Space 4 Critical Infrastructures, a webinar series co-organised by NREUS and Eurisy, focus on eleven sectors identified in the EU Directive on the resilience of critical entities. Climate change results in increasingly frequent water scarcity and drought. The protection of water resources is one of the cornerstones of Europe’s environmental policy. The European space data stream provides multiple opportunities to make our water use more efficient. This seventh thematic session of “Space 4 Critical Infrastructures” showcased examples such as mapping water infrastructure and detecting underground leakages.
Andrea Aliscioni, Director of Metropolitana Milanese, an Italian public entity managing access to public water and handling the treatment and disposal of waste water, highlighted how Sentinel-1 data are used to support the management and maintenance of the public sewerage network in Milano.
MM it is not new to the integration of cutting-edge technologies to optimise to increase the performance of the services delivered to their partners. Already in 2018 the company through satellite based solutions could provide accurate data to the Municipality of Milano to address more efficiently disturbances in the water distribution grid. The original service is better described in a video realised under the Copernicus4regions Initiative. Mr Aliscioni, during the session referred to the complex underground infrastructure of the sewerage network in Milan with large sewer pipes with an extent of approximately 1560km. The company to deliver an effective service would need a continuous and hence permanent monitoring of water and wastewater networks and other structural issues. Rheticus® the digital platform developed by Planetek Italia, and enabled by Sentinel-1 data, detects monthly subsidence over the city including roads and pipes. Mr. Aliscioni pointed out that this has been a pioneering solution and attracted the attention of other regions, such as Emilia Romagna. The solution has been updated to a higher UML 5 (link).

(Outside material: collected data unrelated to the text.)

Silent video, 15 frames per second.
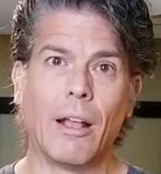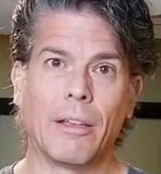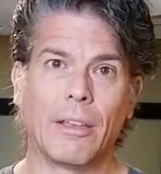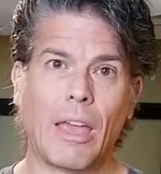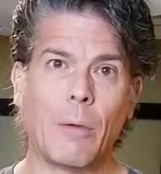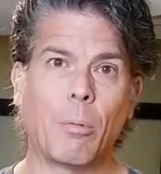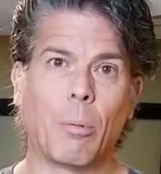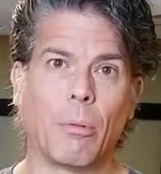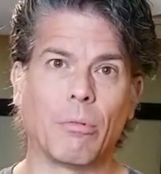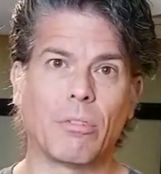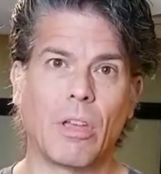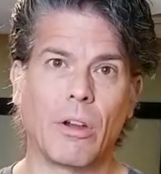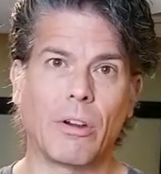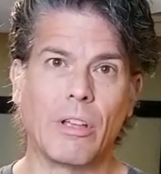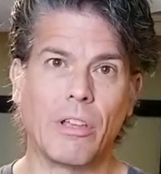capable of
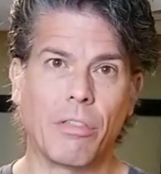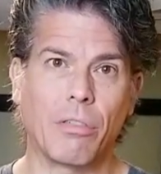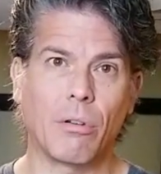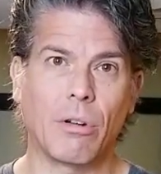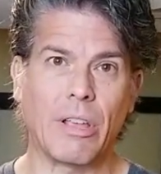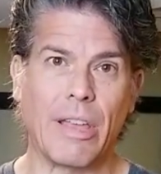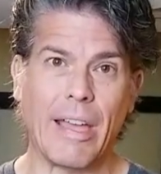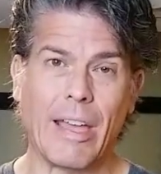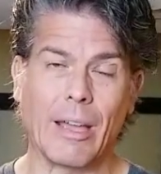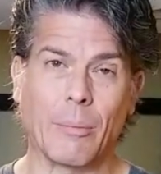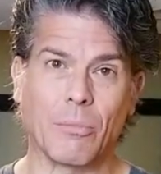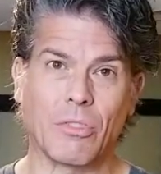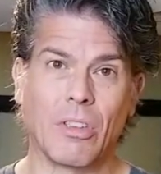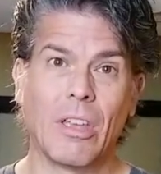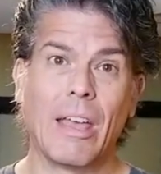carrying 30
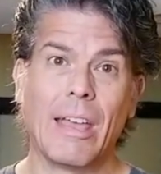amps.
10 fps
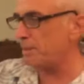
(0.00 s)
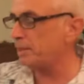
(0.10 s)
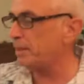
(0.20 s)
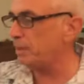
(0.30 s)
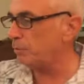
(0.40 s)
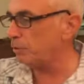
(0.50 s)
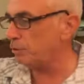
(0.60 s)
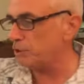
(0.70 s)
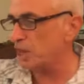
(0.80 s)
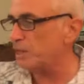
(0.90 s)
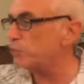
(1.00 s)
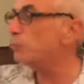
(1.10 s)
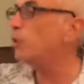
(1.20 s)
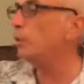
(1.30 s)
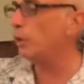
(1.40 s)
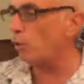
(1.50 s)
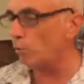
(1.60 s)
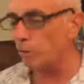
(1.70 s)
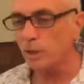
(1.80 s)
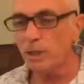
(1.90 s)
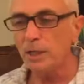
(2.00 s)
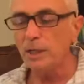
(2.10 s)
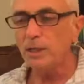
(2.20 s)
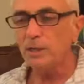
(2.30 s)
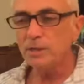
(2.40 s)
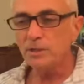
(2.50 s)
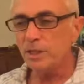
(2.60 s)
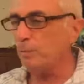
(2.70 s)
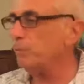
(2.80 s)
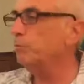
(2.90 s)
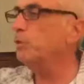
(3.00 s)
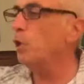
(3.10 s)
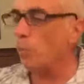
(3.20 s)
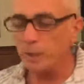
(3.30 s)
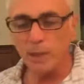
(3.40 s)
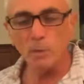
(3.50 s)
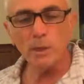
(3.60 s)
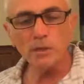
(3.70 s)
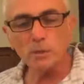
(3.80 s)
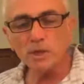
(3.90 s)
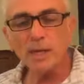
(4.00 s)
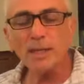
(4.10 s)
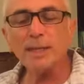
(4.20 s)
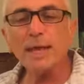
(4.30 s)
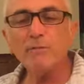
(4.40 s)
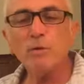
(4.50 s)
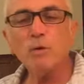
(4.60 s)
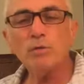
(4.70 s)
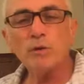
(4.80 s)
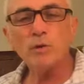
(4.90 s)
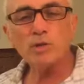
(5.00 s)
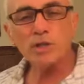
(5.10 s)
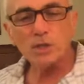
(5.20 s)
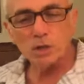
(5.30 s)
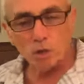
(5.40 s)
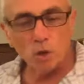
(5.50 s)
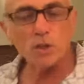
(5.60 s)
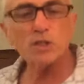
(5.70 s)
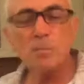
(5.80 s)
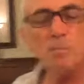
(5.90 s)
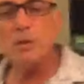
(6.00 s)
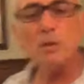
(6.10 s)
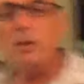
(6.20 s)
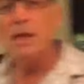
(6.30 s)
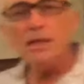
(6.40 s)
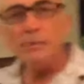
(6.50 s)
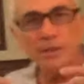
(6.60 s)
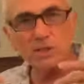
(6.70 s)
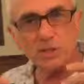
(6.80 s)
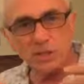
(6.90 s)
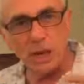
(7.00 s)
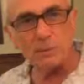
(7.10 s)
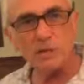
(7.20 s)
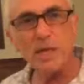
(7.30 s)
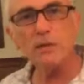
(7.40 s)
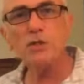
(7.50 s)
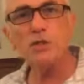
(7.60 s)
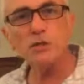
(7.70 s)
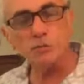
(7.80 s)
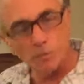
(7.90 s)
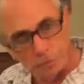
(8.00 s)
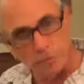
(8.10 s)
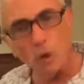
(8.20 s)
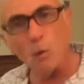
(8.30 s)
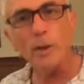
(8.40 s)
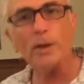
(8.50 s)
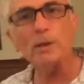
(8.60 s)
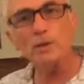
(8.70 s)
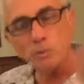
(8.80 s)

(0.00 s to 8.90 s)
thing to keep your tires from going over, to keep you from going that way. So it's kind of like having one of those things across the middle that stops the energies from flowing. They're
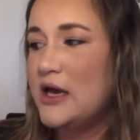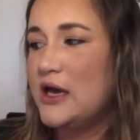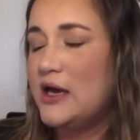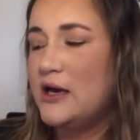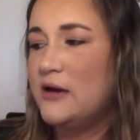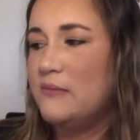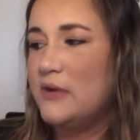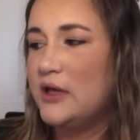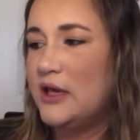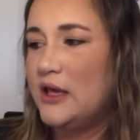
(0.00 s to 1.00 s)

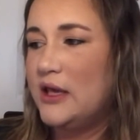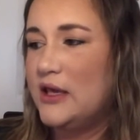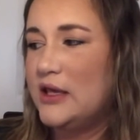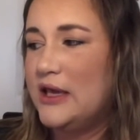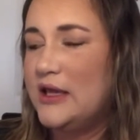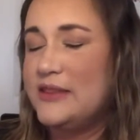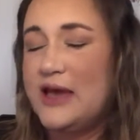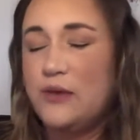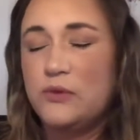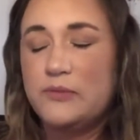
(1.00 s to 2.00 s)
Um, and
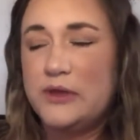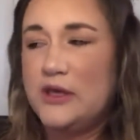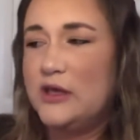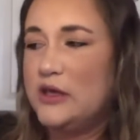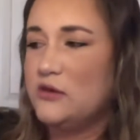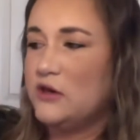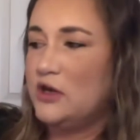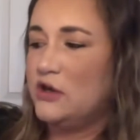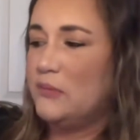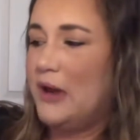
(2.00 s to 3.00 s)
that will be either
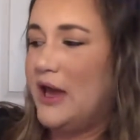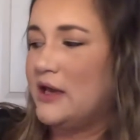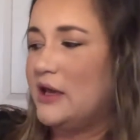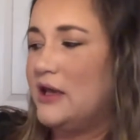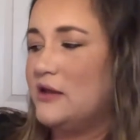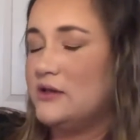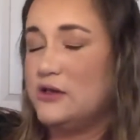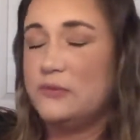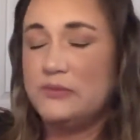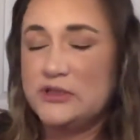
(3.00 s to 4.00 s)
in your packet,
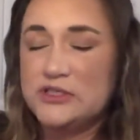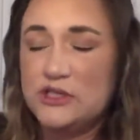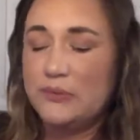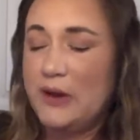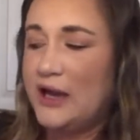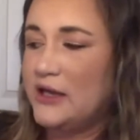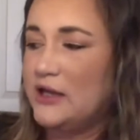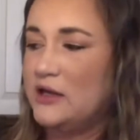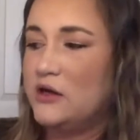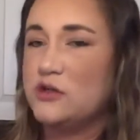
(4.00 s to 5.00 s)
it'll it's packet
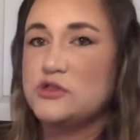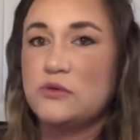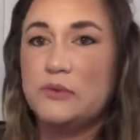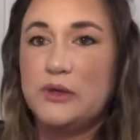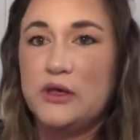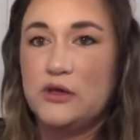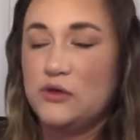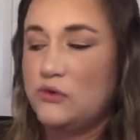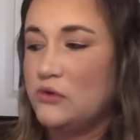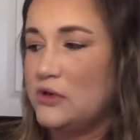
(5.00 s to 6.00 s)
and also will be in
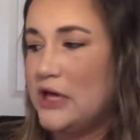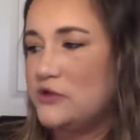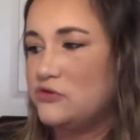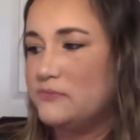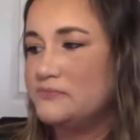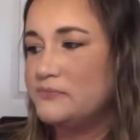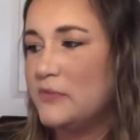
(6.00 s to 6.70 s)
Google Classroom.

Representatives of the private sector shared their use cases on drinking water and wastewater explaining why satellite solutions reinforce the protection of water resources. Mr Enrico Schiesaro, the market development manager of Neptune Srl-Cosmic Water Leaks, presented its space-based solution for identifying water leakages on any type of pipeline and distribution networks. Mr Schiesaro showed some figures on the yearly water losses in Europe accounting for 32% of the total. In Italy alone on a total amount of about 9.5M m3 of water introduced in the system, only 4.5M m3 is the final amount reaching our taps, with a 52.6% of losses on the distribution grid. Nonetheless, the replacement of the whole system would be extremely expensive, thus unsustainable for small municipalities and not always effective. Therefore, specialised operators used traditional solutions, such as the acoustic method to check the network. However, this method presented several limitations especially on the allocation of resources both economic and human. By combining nuclear physics applied to soil moisture with new methods including satellite data and analysis, it is possible to detect leakages with high accuracy. Installing a cosmic rays detector on a moving vehicle enabled to dynamically map the water leaks. Discussing with the panel, he outlined that commercialisation of innovative space technologies is today the frontier and the challenges at the same time. However, int his specific case, the company being a Cosmic’s spin-off, could benefit from an established network of interested parties, smoothing the way towards a viable and profitable service.
Remote sensing specialists, Mr. Damien Barache from L3Harris Geospatial solutions and Ms Giulia Tessari from SARMAP SA.Water_Infrastructures, presented an operational Sentinel-1 monitoring system for a water facility in Hungary. Continuous monitoring of a country’s aging water distribution infrastructure became a crucial issue in the last years. Mr. Barache highlighted that the ENVI SARscape solution developed by SARMAP supports Sentinel-1 products by taking the data from hard-to-interpret numbers and turning it into meaningful, contextual information. Ms Tessari described the time-effective service outlining that InSAR applications allow retrieving small displacements and the temporal evolution of the deformation rates over sensitive infrastructures, such as pipelines. Regarding the uptake of this technical solution addressed to organisations, such as ministries, Ms Tessari responded that the solution is tailor-made to the customer’s needs including the provision of software and training sessions. In conclusion, all agreed that the final user should be part of the solution.
The webinar was moderated by Annalisa Donati, EURISY Secretary General, and hosted more than 100 registered participants. The next webinar on “Digital Infrastructure and Health” will take place beginning in 2023.